• ASSIGNMENT
Output the listing verbatim, leaving out every picture.
START AVAILABLE RECORDS
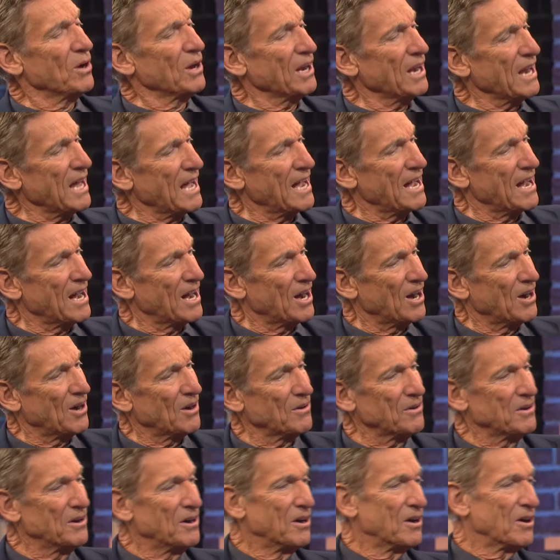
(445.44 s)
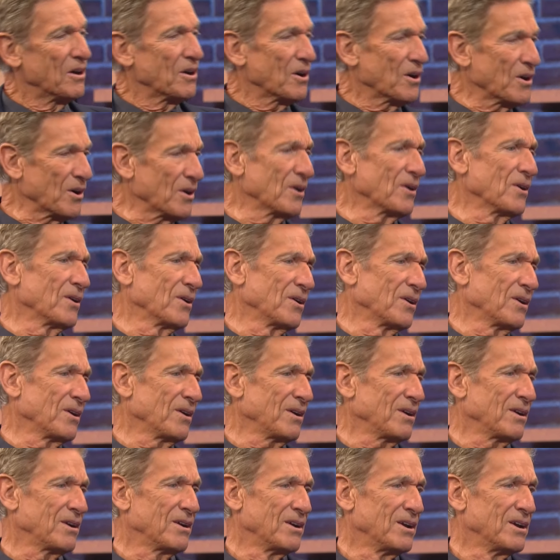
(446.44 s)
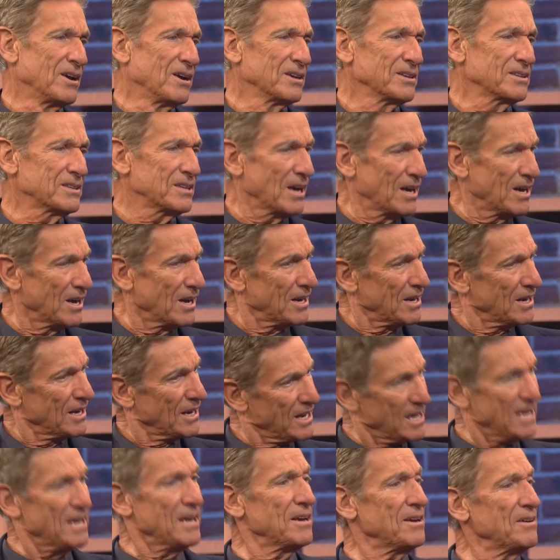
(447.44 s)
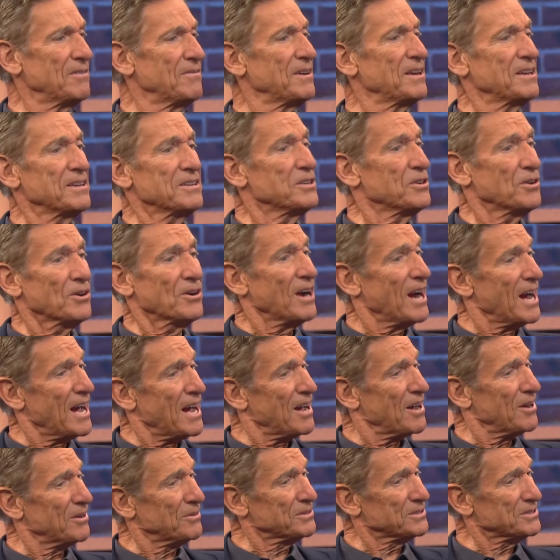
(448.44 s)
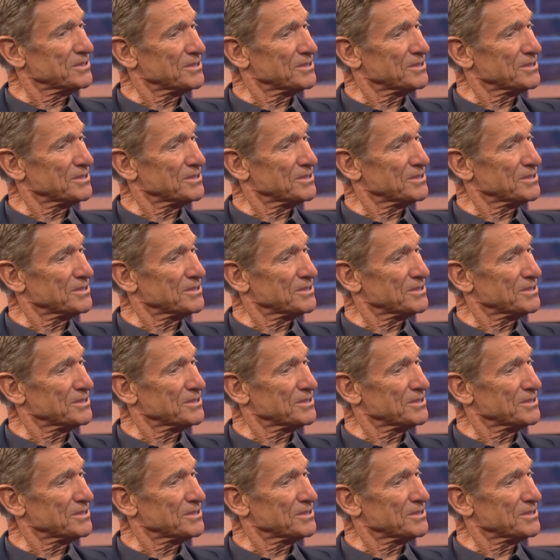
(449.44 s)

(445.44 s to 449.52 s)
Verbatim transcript: allow her to live in your house?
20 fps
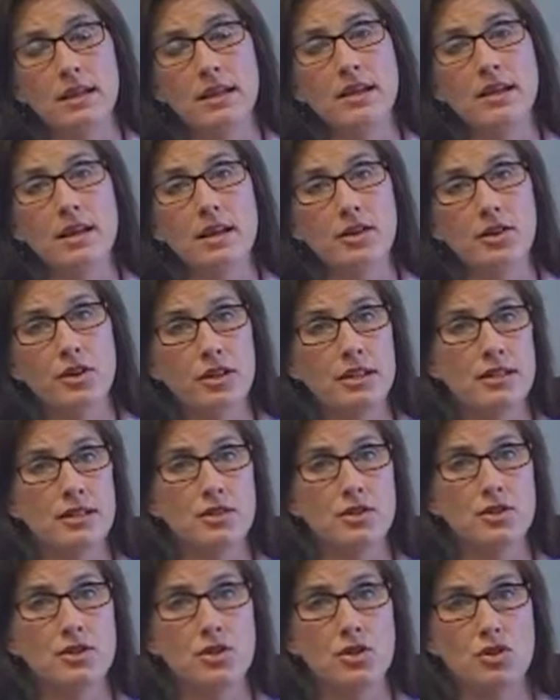another
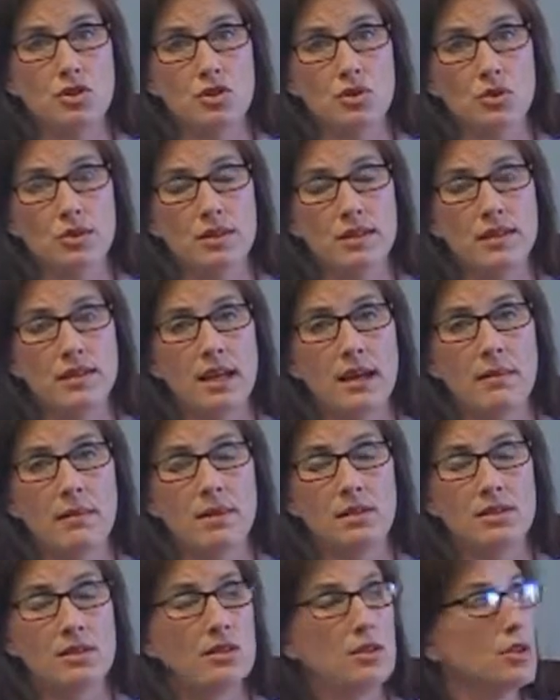institution or the same
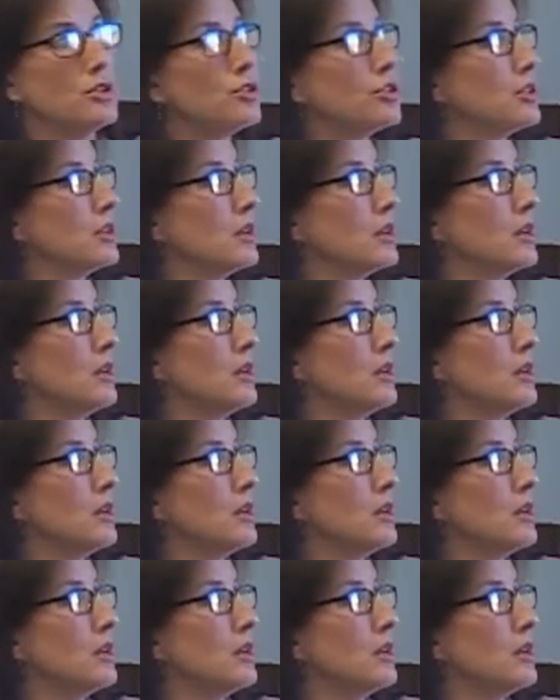institution.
END AVAILABLE RECORDS
• TASK RESULT
(445.44 s)
(446.44 s)
(447.44 s)
(448.44 s)
(449.44 s)

(445.44 s to 449.52 s)
Verbatim transcript: allow her to live in your house?
20 fps
another
institution or the same
institution.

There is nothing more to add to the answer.